Rather than being a diabolical womanizer, Grosskurth notes, Byron largely just let it happen. Women flung themselves at him. Facing fires of scandal he couldn't put out, he left Britain as a pariah in 1816, just four years after he'd been made an overnight sensation with Childe Harold. With an eye to the psychology of exile, Grosskurth saw that Byron may have preferred a good excuse to go. To make sure that he stayed away, the dreary Annabella devoted her life to stirring up evil gossip about both Byron and Augusta.
For months, Grosskurth went over this material in Oxford, handling the original documents with hands that sometimes trembled with excitement. Suffering a common affliction among researchers, curiosity got the better of her and she frequently skipped meals to keep working. While there is an overlay of Freudian analysis throughout her biography, which could easily give the book a deductive artificiality, it is obvious that she really worked inductively. She confesses she often changed her opinion of the characters as she came across new material. It's clear that if there was a bright image or anecdote, she would use it even if it wasn't exactly perfect for the argument. Her biography is in a sense a book of marvellous, often decadent, images: Byron the romantic brooding in his dark peacock-filled palace in Ravenna, the exile lumbering through northern Italy in his coach built as a replica of Napoleon's, the fatty trying to fight his girth with an anorexic's diet of mashed potatoes and vinegar, the revolutionary sick and dying in Greece with hair turned white at thirty-six.

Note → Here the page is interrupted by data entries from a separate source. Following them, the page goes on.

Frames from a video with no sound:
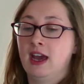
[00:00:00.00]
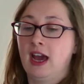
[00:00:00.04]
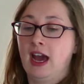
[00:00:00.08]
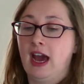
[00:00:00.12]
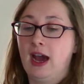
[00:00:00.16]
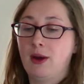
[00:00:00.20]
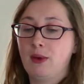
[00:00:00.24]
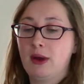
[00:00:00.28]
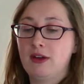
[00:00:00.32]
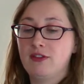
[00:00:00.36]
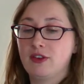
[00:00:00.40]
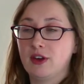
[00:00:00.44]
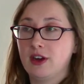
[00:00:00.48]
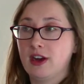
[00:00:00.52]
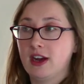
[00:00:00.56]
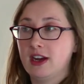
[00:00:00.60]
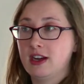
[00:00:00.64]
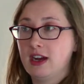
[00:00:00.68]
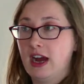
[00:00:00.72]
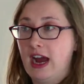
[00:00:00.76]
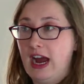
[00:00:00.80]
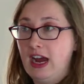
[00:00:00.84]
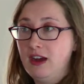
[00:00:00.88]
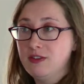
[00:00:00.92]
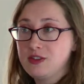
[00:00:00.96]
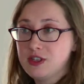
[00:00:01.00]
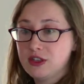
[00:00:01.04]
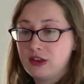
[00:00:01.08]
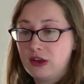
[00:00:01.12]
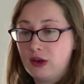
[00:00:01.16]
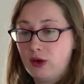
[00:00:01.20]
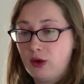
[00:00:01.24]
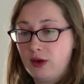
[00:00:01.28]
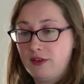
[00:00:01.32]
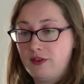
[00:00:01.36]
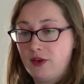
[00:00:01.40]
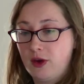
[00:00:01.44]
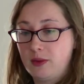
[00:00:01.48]
However, after the
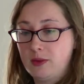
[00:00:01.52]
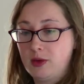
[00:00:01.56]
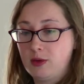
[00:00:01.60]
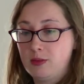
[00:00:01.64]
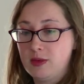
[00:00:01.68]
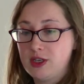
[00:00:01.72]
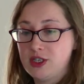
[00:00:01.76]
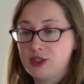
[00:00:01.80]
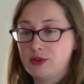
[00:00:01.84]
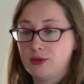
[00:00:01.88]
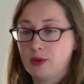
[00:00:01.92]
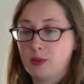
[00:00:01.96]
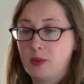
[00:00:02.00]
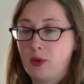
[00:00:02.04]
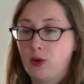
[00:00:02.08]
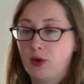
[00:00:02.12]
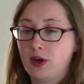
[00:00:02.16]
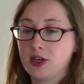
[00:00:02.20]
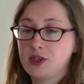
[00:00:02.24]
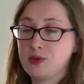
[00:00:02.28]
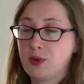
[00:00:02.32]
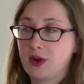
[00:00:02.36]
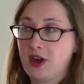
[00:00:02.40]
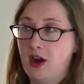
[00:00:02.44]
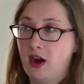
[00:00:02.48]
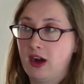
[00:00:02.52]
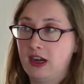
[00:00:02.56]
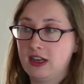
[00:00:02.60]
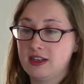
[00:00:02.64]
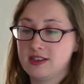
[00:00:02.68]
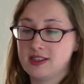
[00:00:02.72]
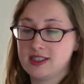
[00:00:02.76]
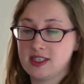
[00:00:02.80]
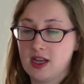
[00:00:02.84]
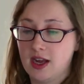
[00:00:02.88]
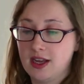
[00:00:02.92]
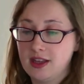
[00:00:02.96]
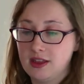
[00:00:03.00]
Law Reform Commission report, when
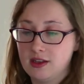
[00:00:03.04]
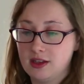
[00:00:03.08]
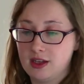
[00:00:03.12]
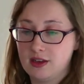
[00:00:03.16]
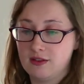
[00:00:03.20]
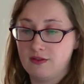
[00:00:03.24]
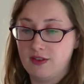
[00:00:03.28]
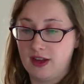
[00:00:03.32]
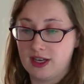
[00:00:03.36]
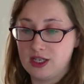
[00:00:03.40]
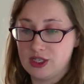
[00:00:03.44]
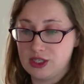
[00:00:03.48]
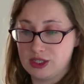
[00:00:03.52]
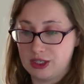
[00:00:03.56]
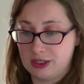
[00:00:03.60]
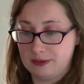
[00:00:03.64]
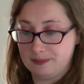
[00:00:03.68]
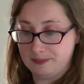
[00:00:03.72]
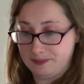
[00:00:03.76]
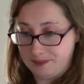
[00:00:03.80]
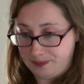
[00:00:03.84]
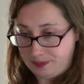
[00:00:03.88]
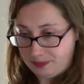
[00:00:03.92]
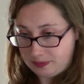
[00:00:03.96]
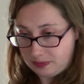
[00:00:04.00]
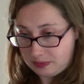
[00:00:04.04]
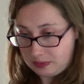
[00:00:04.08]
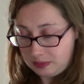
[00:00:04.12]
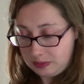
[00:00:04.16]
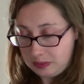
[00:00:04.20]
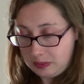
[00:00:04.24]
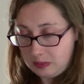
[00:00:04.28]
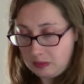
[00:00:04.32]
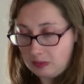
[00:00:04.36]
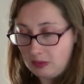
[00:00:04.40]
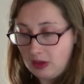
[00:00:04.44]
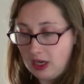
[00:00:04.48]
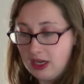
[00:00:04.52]
Ireland signed the convention,
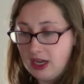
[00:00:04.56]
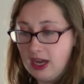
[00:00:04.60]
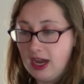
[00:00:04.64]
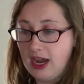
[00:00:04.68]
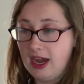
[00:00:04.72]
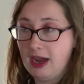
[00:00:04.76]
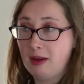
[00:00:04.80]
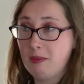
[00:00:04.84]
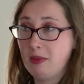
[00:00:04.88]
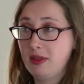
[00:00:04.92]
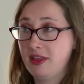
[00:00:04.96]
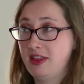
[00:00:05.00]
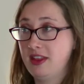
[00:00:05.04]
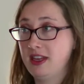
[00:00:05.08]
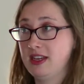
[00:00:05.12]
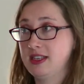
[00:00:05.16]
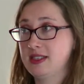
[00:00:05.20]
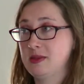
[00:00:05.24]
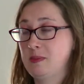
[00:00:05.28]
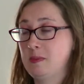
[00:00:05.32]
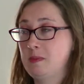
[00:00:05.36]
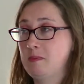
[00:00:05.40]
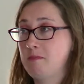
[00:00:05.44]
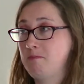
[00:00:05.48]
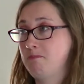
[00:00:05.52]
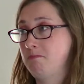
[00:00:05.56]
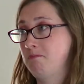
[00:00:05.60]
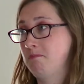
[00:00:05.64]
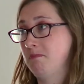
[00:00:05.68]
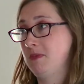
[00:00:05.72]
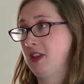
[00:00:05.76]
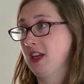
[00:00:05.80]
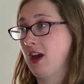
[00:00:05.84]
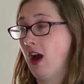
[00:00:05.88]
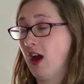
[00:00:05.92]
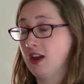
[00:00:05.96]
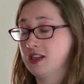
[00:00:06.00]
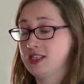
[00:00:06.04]

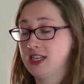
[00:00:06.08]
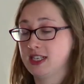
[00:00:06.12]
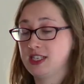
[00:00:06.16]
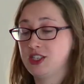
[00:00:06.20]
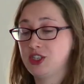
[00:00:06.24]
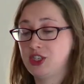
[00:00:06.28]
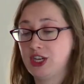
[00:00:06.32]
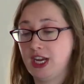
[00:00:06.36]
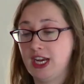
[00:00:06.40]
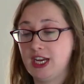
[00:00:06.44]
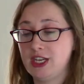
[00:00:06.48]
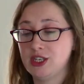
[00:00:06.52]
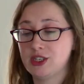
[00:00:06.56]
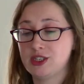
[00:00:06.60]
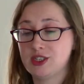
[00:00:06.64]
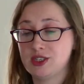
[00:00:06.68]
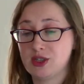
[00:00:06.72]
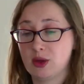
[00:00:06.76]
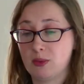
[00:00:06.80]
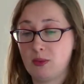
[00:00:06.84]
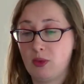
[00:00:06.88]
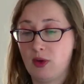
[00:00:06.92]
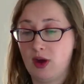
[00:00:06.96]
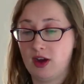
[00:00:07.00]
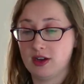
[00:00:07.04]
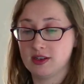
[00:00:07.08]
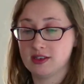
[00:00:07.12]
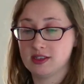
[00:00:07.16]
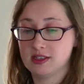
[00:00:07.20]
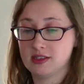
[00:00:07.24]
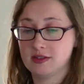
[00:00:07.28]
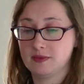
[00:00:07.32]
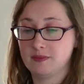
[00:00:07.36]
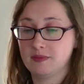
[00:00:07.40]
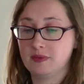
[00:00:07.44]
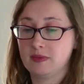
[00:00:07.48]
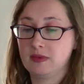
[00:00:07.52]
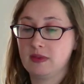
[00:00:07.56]
the context changed
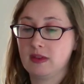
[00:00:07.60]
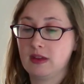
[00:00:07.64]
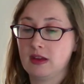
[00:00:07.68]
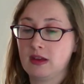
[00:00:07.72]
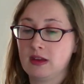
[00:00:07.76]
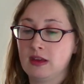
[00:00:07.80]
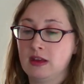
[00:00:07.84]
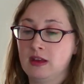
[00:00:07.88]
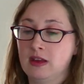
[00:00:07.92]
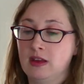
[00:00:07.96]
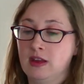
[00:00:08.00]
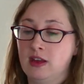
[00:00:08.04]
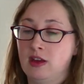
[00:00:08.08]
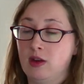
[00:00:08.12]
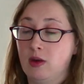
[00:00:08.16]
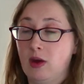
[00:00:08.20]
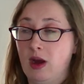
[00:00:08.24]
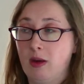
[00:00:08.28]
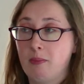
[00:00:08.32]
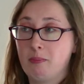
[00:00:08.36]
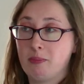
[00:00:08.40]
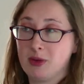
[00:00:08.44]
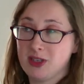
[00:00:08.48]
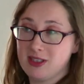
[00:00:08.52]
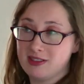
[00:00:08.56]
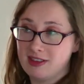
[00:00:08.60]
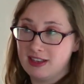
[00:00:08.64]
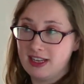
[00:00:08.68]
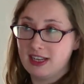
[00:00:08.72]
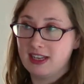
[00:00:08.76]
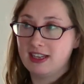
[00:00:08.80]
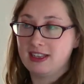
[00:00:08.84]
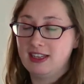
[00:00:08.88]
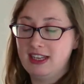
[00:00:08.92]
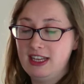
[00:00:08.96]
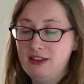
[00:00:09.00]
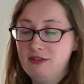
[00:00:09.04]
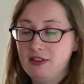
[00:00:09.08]
somewhat. But
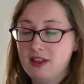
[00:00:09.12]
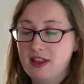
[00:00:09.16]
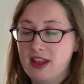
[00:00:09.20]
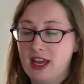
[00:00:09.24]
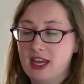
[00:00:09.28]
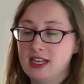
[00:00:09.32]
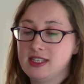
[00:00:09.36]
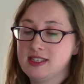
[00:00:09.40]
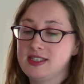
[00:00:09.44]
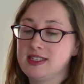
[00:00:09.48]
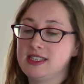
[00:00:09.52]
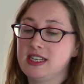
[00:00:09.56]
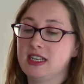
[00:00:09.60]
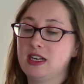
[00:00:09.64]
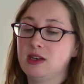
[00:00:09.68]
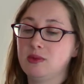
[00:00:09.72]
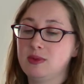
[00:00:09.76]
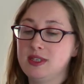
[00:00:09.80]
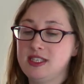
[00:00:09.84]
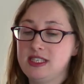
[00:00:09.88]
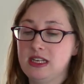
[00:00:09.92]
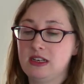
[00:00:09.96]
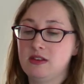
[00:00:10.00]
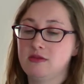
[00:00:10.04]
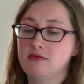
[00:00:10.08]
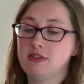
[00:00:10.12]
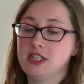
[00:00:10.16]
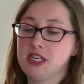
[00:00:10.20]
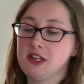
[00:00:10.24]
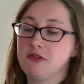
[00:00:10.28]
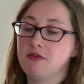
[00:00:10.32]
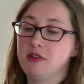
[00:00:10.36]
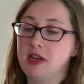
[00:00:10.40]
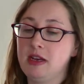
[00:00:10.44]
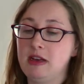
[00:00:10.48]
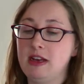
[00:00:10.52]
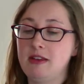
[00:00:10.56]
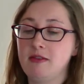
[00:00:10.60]
even then we still
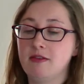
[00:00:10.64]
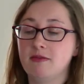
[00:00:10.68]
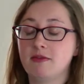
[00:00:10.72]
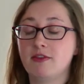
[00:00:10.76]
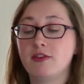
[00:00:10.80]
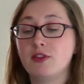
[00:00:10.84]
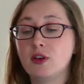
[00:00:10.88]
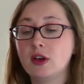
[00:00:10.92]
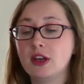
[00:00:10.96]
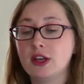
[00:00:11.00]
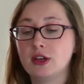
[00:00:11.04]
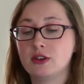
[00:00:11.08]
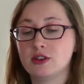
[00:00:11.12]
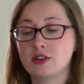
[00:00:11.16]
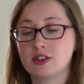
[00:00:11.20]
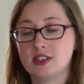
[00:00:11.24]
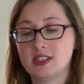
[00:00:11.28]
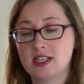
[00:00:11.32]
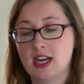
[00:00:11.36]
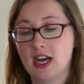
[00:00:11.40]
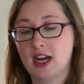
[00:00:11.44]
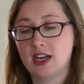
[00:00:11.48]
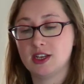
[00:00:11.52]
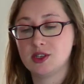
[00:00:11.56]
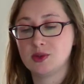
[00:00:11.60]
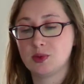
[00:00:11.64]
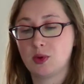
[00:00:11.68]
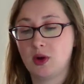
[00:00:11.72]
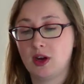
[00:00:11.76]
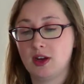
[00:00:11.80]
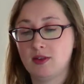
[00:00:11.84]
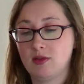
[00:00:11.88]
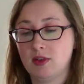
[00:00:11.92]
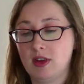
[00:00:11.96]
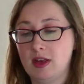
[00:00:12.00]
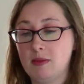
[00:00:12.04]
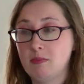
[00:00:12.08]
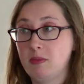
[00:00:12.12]
didn't really fully understand
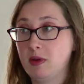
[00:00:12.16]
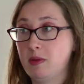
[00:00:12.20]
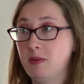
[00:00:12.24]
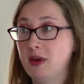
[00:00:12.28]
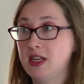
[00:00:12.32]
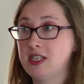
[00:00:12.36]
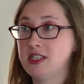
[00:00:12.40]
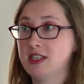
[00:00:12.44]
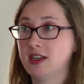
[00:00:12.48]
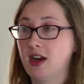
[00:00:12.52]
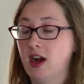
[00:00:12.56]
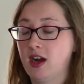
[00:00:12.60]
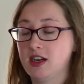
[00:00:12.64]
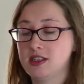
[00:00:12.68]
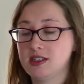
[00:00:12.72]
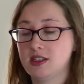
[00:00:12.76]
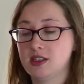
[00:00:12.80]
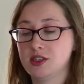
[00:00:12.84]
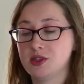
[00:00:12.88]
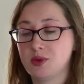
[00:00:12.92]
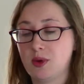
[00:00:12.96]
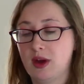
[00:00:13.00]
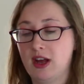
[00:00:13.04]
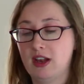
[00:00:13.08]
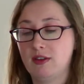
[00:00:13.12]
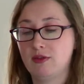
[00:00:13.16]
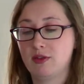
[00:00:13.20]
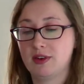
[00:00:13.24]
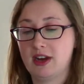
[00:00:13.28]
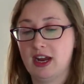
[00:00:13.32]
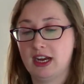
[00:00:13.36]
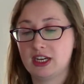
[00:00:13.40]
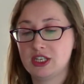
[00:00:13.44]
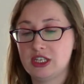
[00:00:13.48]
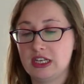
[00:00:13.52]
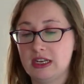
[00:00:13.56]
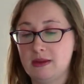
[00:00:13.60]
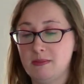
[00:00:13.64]
what implementing Article 12 would
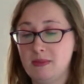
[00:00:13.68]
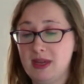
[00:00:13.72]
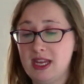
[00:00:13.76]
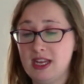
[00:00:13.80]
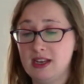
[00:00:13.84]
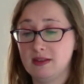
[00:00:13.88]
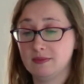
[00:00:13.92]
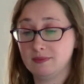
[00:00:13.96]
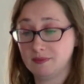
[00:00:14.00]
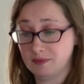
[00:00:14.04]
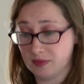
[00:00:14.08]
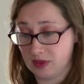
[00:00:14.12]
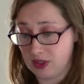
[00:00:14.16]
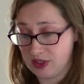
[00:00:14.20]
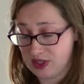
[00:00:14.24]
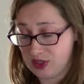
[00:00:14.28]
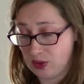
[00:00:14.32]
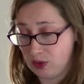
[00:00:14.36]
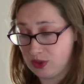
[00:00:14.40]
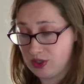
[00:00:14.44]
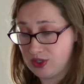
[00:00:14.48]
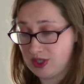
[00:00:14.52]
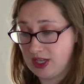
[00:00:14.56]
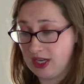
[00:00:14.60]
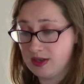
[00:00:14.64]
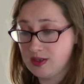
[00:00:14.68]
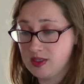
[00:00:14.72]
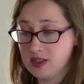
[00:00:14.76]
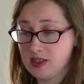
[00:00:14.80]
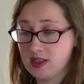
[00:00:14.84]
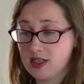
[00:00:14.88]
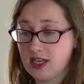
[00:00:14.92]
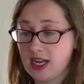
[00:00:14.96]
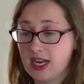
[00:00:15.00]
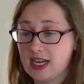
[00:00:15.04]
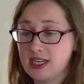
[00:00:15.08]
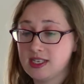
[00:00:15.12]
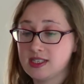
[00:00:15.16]
actually mean. So in
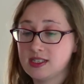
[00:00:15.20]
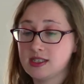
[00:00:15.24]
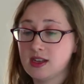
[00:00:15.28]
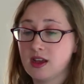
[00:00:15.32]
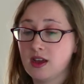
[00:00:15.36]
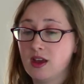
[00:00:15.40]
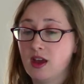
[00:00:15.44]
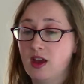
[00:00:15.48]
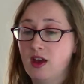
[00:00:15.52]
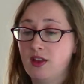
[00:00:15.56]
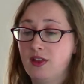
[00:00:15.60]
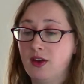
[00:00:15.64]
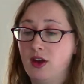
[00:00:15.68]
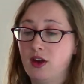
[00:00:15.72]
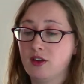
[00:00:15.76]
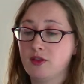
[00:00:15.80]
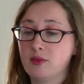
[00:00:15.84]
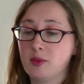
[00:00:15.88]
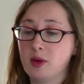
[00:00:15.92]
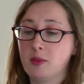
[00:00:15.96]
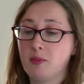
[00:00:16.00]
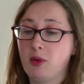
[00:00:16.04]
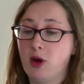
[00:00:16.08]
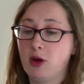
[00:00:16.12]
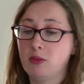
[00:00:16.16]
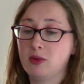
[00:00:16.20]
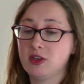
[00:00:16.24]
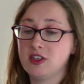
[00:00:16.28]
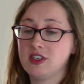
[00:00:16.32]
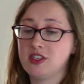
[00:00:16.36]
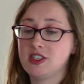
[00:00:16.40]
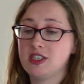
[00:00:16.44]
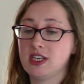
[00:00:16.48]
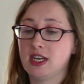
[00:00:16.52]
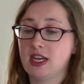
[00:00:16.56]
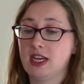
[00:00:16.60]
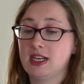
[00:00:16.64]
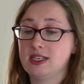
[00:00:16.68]
2008, the government
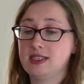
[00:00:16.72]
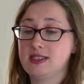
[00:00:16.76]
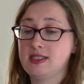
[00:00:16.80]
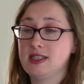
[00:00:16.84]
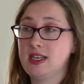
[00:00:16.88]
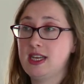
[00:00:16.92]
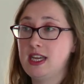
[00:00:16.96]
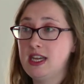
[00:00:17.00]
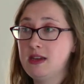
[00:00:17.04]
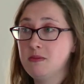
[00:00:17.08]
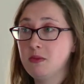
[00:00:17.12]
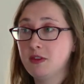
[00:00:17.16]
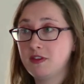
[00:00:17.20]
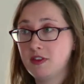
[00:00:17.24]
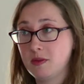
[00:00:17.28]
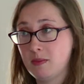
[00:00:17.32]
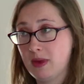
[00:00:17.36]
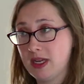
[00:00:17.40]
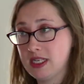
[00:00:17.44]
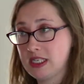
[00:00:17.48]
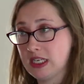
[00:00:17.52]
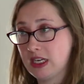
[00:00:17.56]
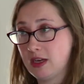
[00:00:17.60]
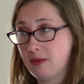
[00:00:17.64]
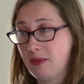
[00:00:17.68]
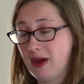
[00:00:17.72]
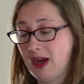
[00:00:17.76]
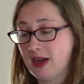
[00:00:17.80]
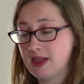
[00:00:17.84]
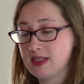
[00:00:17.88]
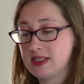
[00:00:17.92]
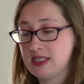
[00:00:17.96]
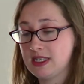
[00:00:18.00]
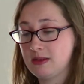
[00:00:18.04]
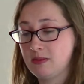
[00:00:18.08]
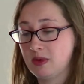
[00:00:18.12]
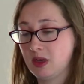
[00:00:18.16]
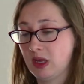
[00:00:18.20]
published a scheme of the Mental
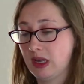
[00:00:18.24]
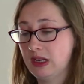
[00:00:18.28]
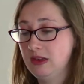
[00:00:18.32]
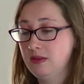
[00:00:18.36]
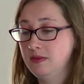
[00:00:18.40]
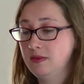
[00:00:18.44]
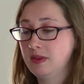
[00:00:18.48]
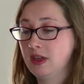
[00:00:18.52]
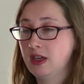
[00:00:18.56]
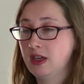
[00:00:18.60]
Capacity Bill.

Her inductive sense comes through too in her lack of interest in heavy theoretical considerations. A little embattled after the criticism of her last three books, Grosskurth tends to view her work in the simplest personal terms. "It's like Scheherazade, telling stories. I tell stories to myself about someone I know had a very interesting life. I really don't think about how the reader is going to react. Deirdre Bair said she wrote about people who made a difference about how we looked at life. I think I do too. I suppose I wouldn't find them so interesting perhaps unless they had made a difference about the way we look at life. But the real joy is to sit down at the desk each morning and see these stories unfold." As she sits down in her office these days, it's to study two women she refuses to identity. One of these subjects will emerge the stronger in her mind, and the whole long process of spending years of one's life to deeply examine the life of another person will begin anew.
John Ayre is the author of Northrop Frye: A Biography.